BEGIN
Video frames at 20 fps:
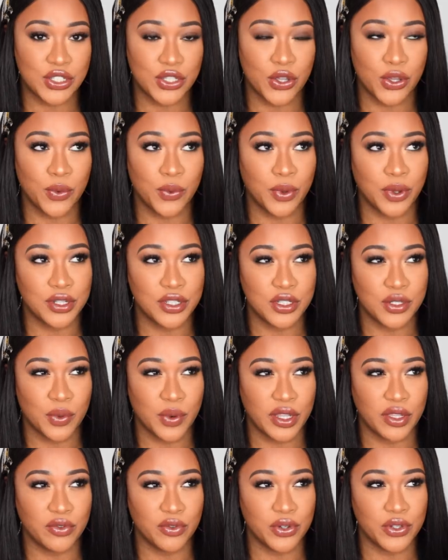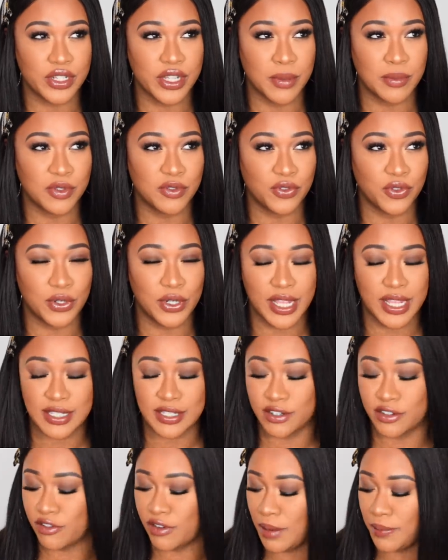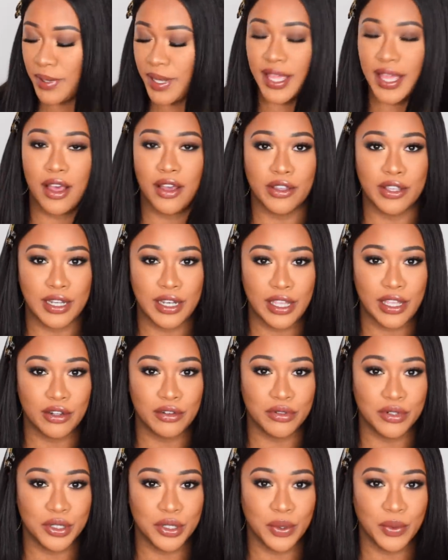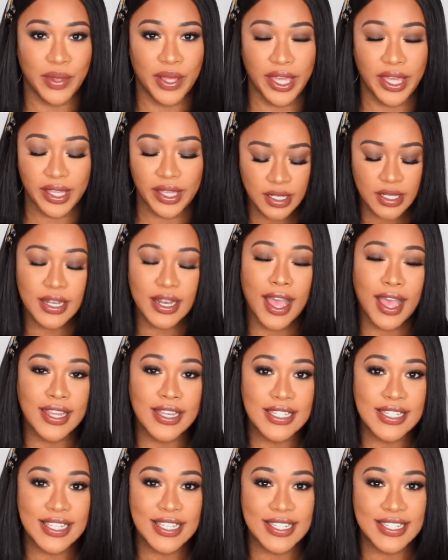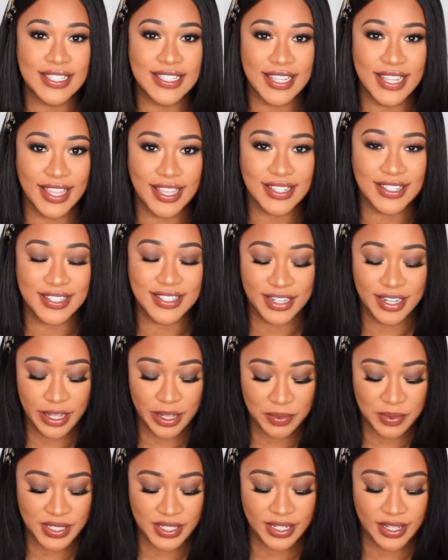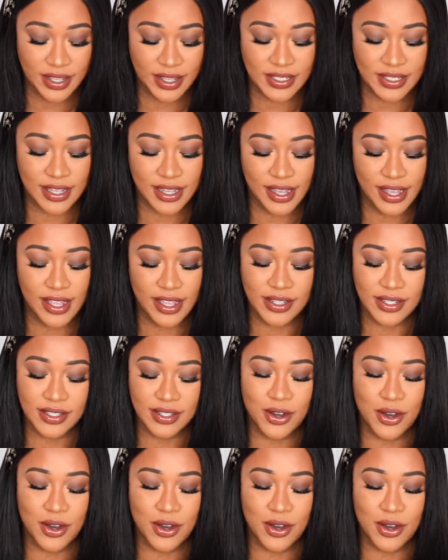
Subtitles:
So what's 24 times 4? Let's grab the calculator real quick. 96 lipsticks, guys.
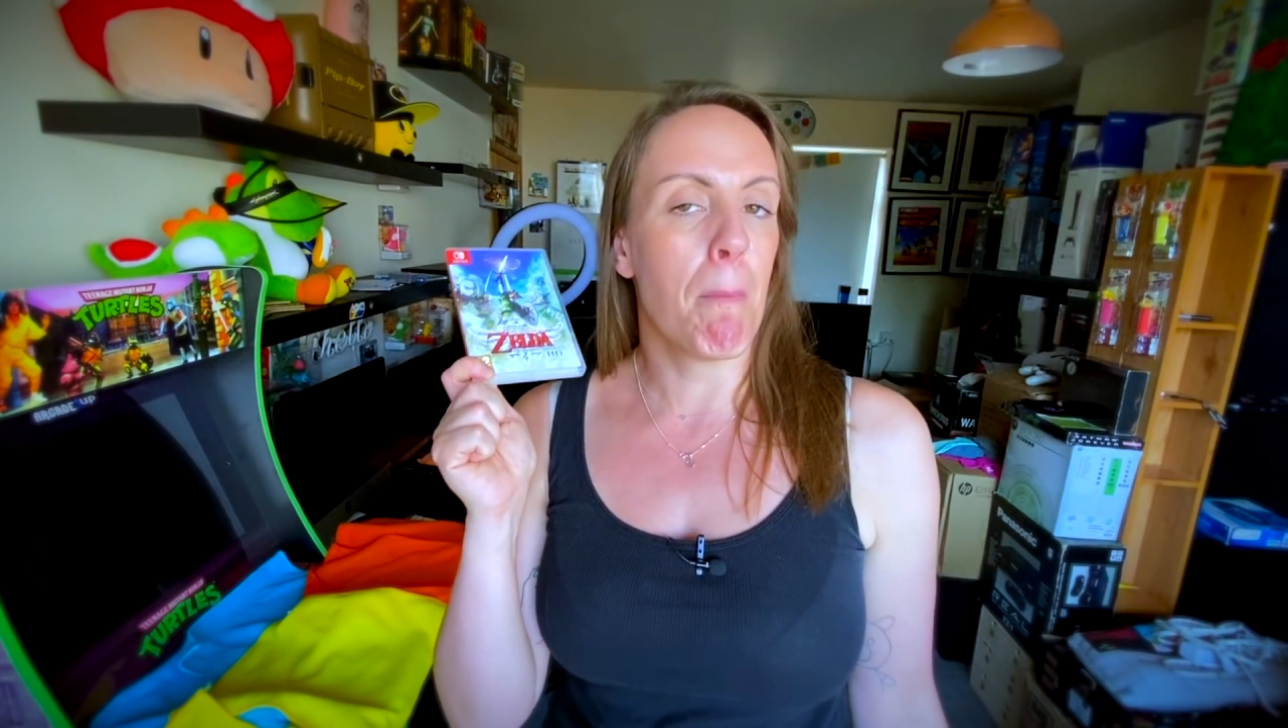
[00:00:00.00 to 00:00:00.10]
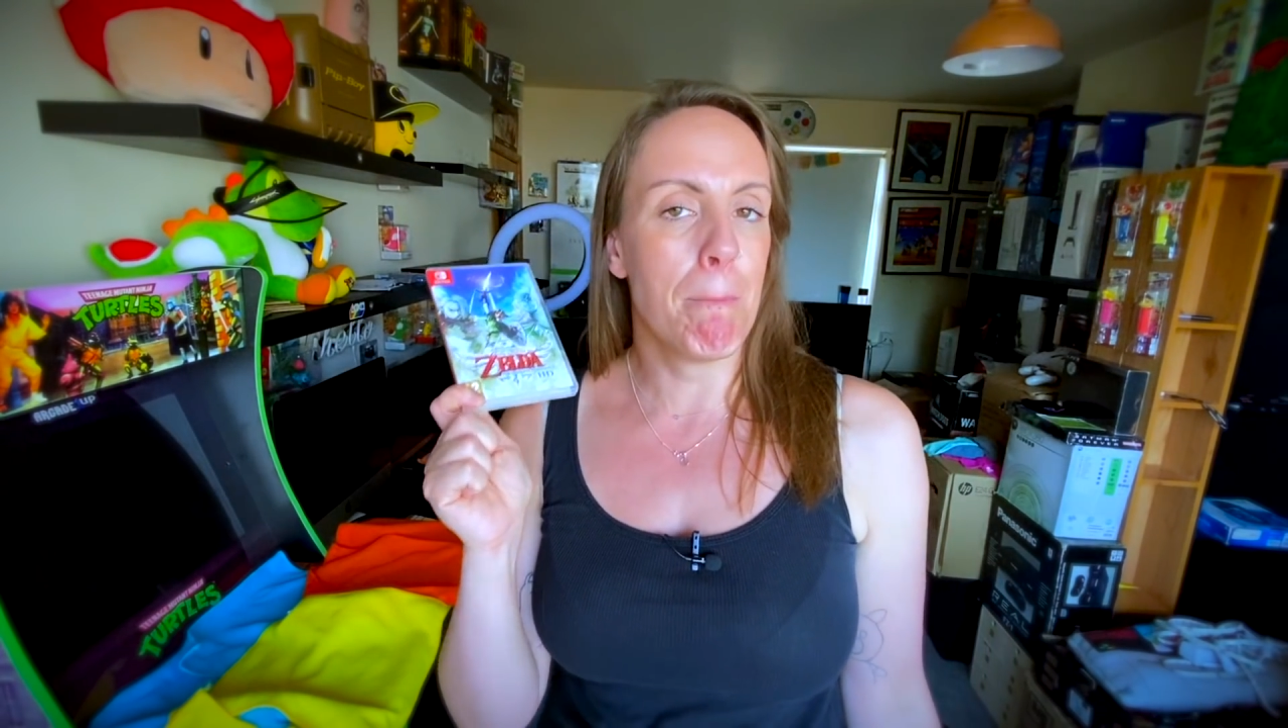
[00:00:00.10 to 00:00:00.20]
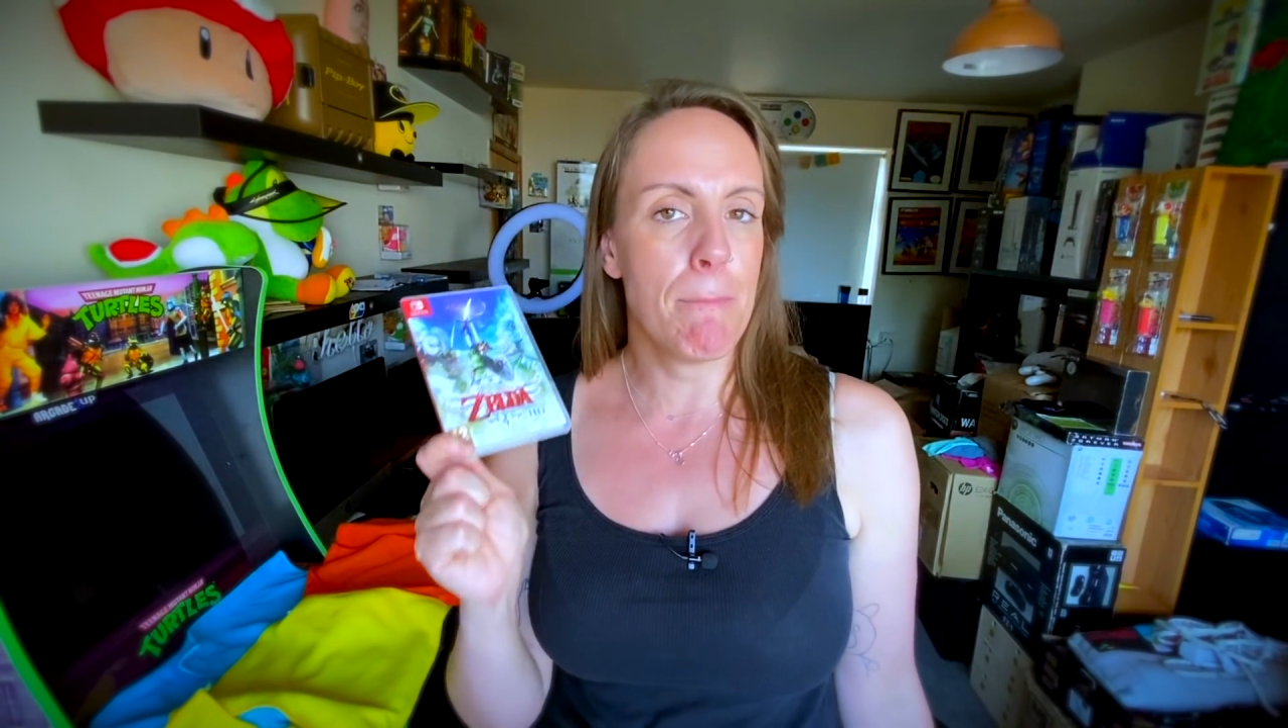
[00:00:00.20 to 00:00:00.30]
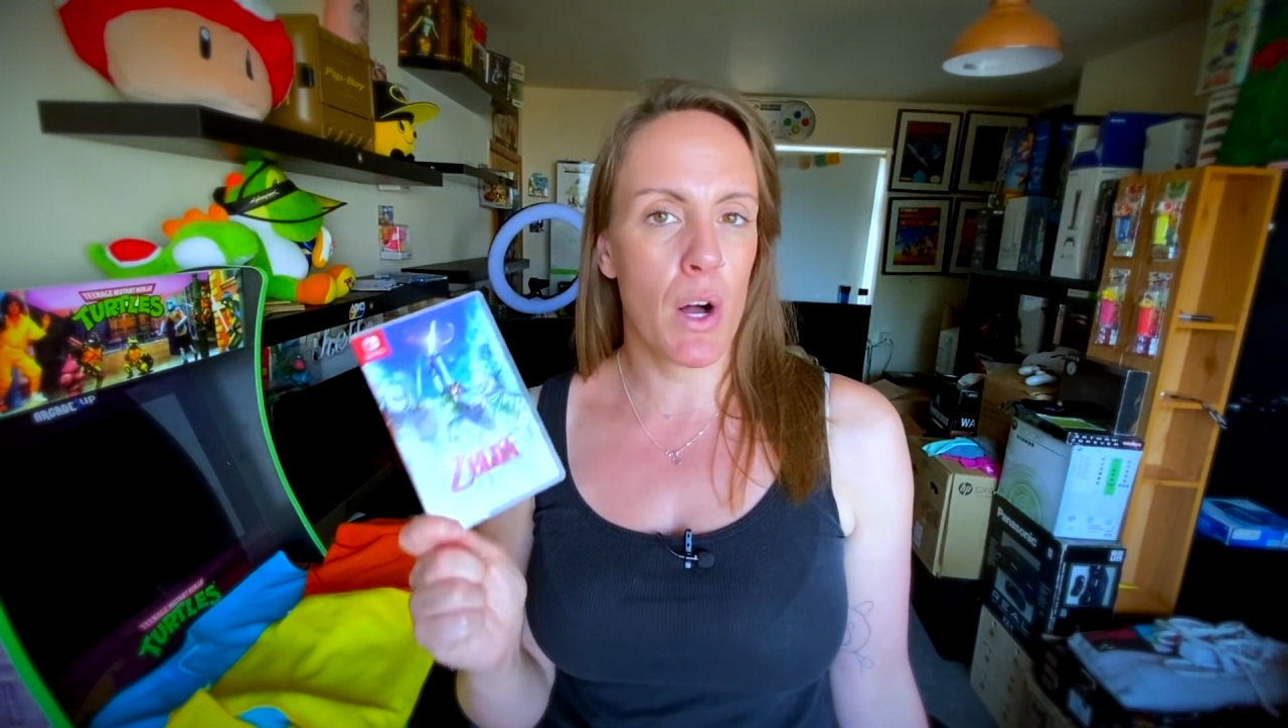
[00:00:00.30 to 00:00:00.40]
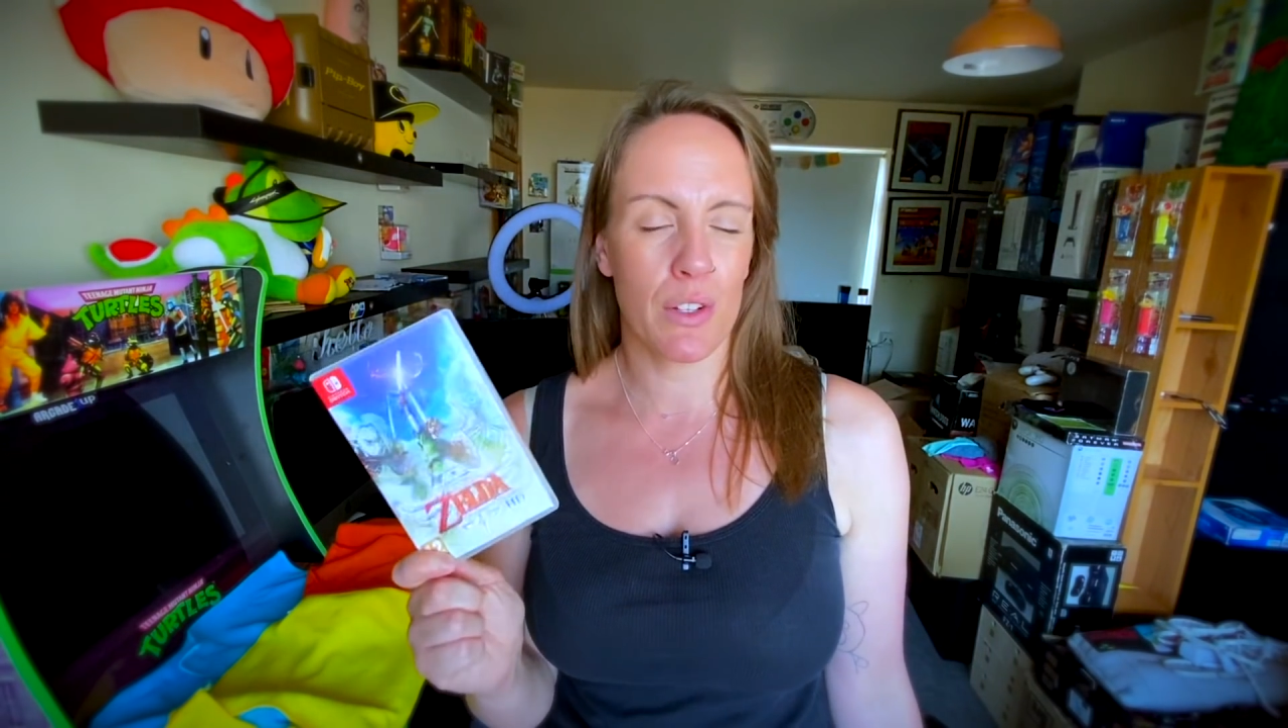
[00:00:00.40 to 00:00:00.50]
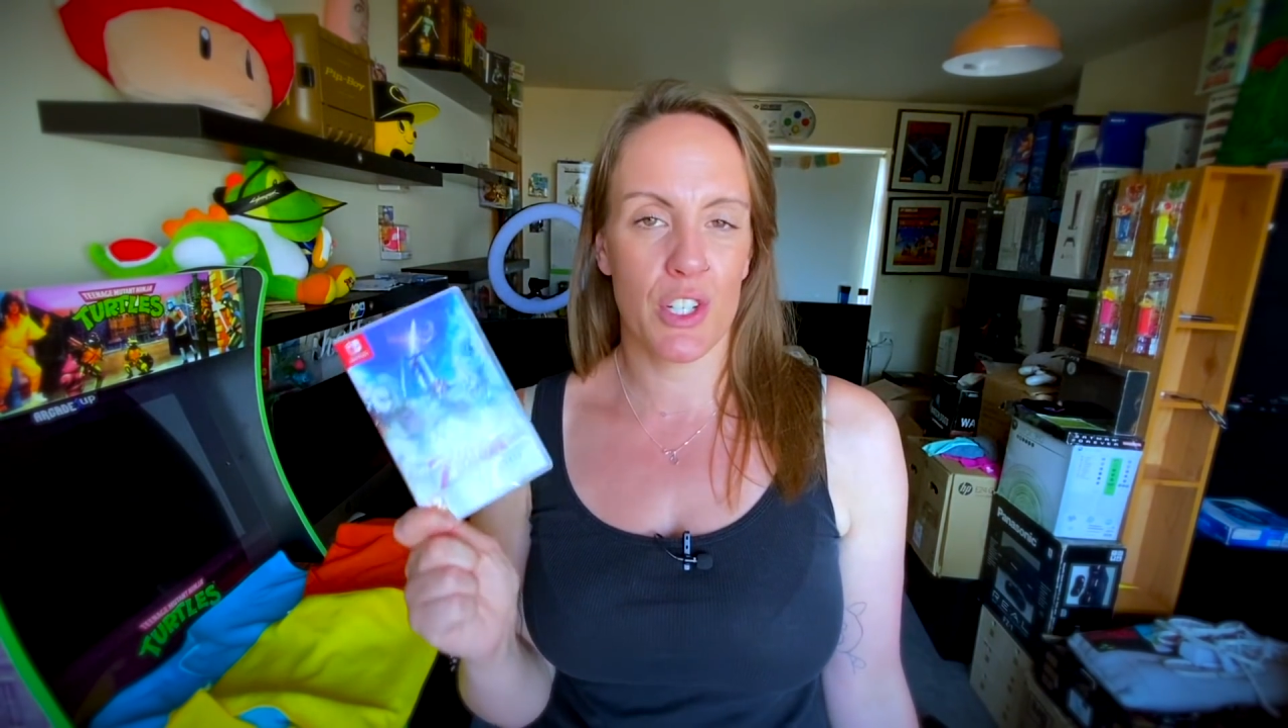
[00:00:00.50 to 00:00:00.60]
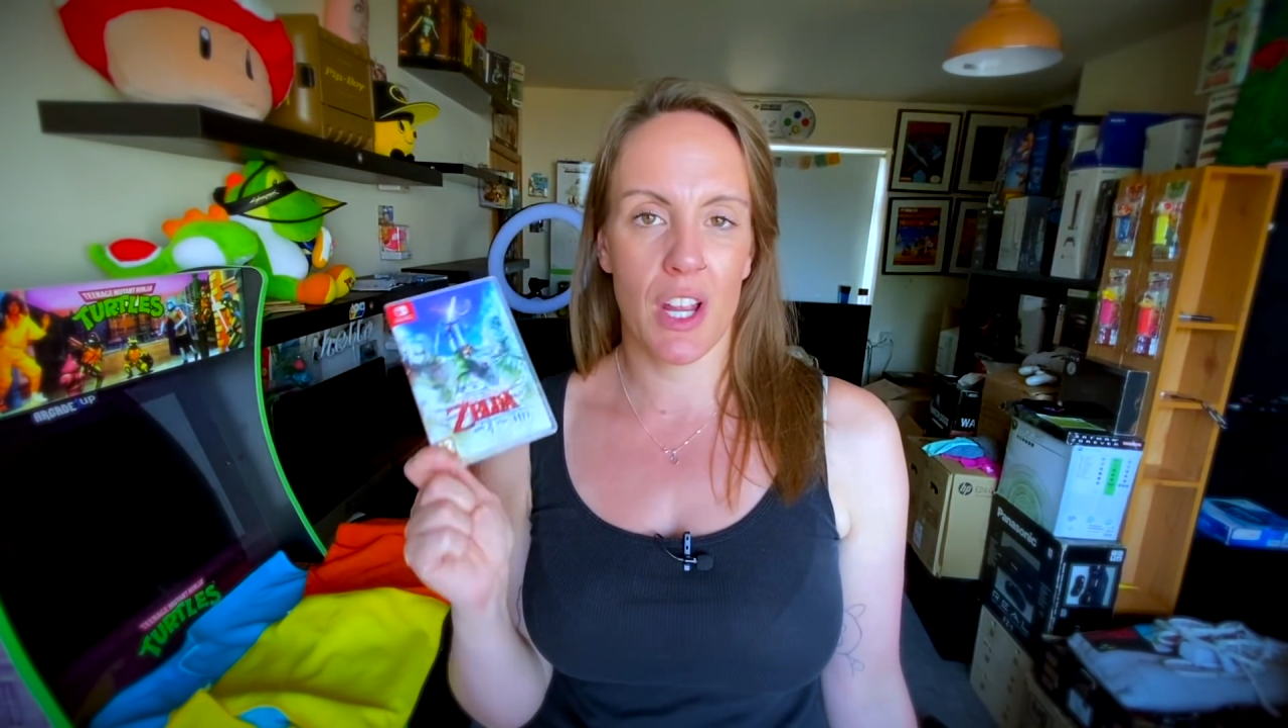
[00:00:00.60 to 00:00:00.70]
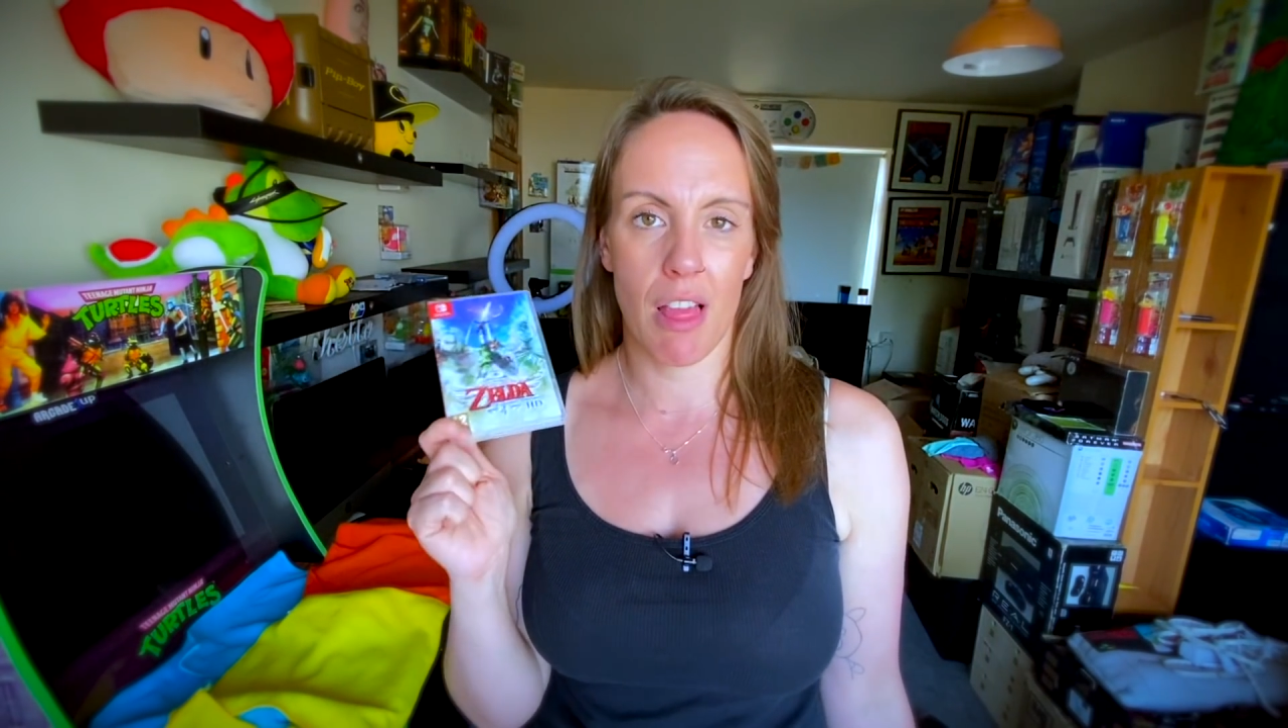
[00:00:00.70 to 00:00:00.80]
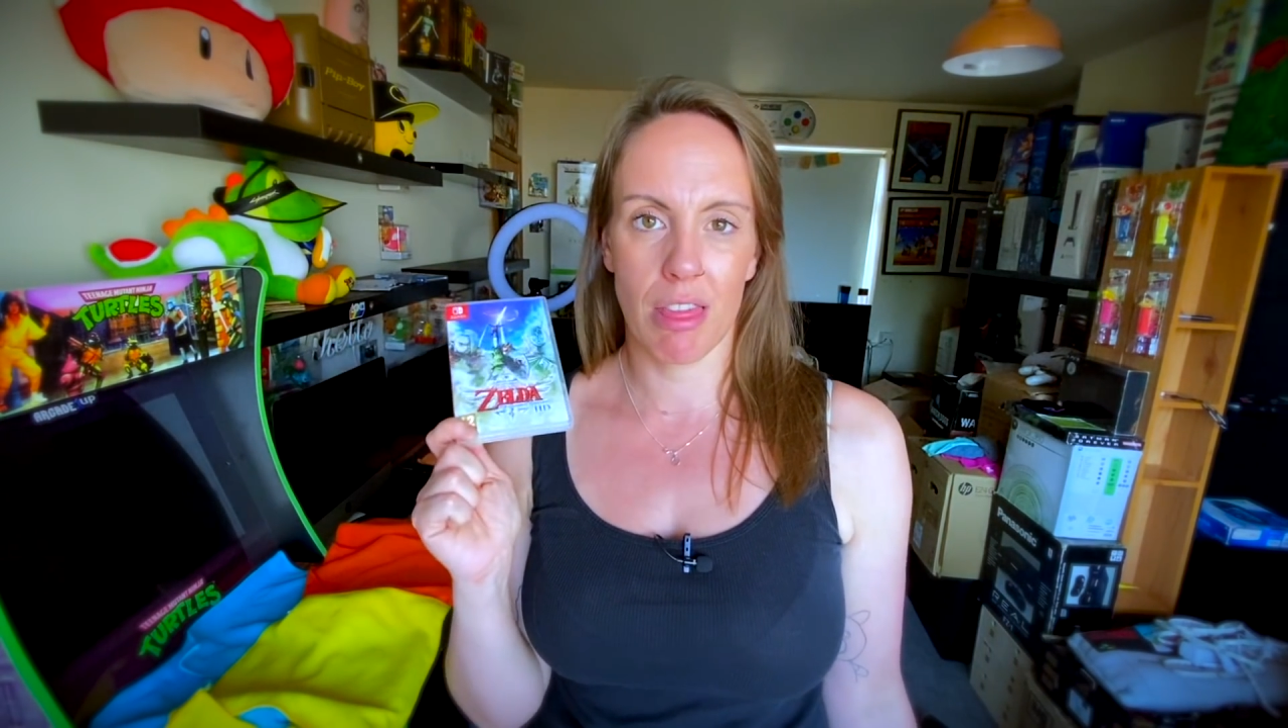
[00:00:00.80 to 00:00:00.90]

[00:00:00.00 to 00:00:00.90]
much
END
= Your assignment =
What is needed is an exact printout of all the entries, without the pictures.

= Answer box =
Video frames at 20 fps:
Subtitles:
So what's 24 times 4? Let's grab the calculator real quick. 96 lipsticks, guys.
[00:00:00.00 to 00:00:00.10]
[00:00:00.10 to 00:00:00.20]
[00:00:00.20 to 00:00:00.30]
[00:00:00.30 to 00:00:00.40]
[00:00:00.40 to 00:00:00.50]
[00:00:00.50 to 00:00:00.60]
[00:00:00.60 to 00:00:00.70]
[00:00:00.70 to 00:00:00.80]
[00:00:00.80 to 00:00:00.90]

[00:00:00.00 to 00:00:00.90]
much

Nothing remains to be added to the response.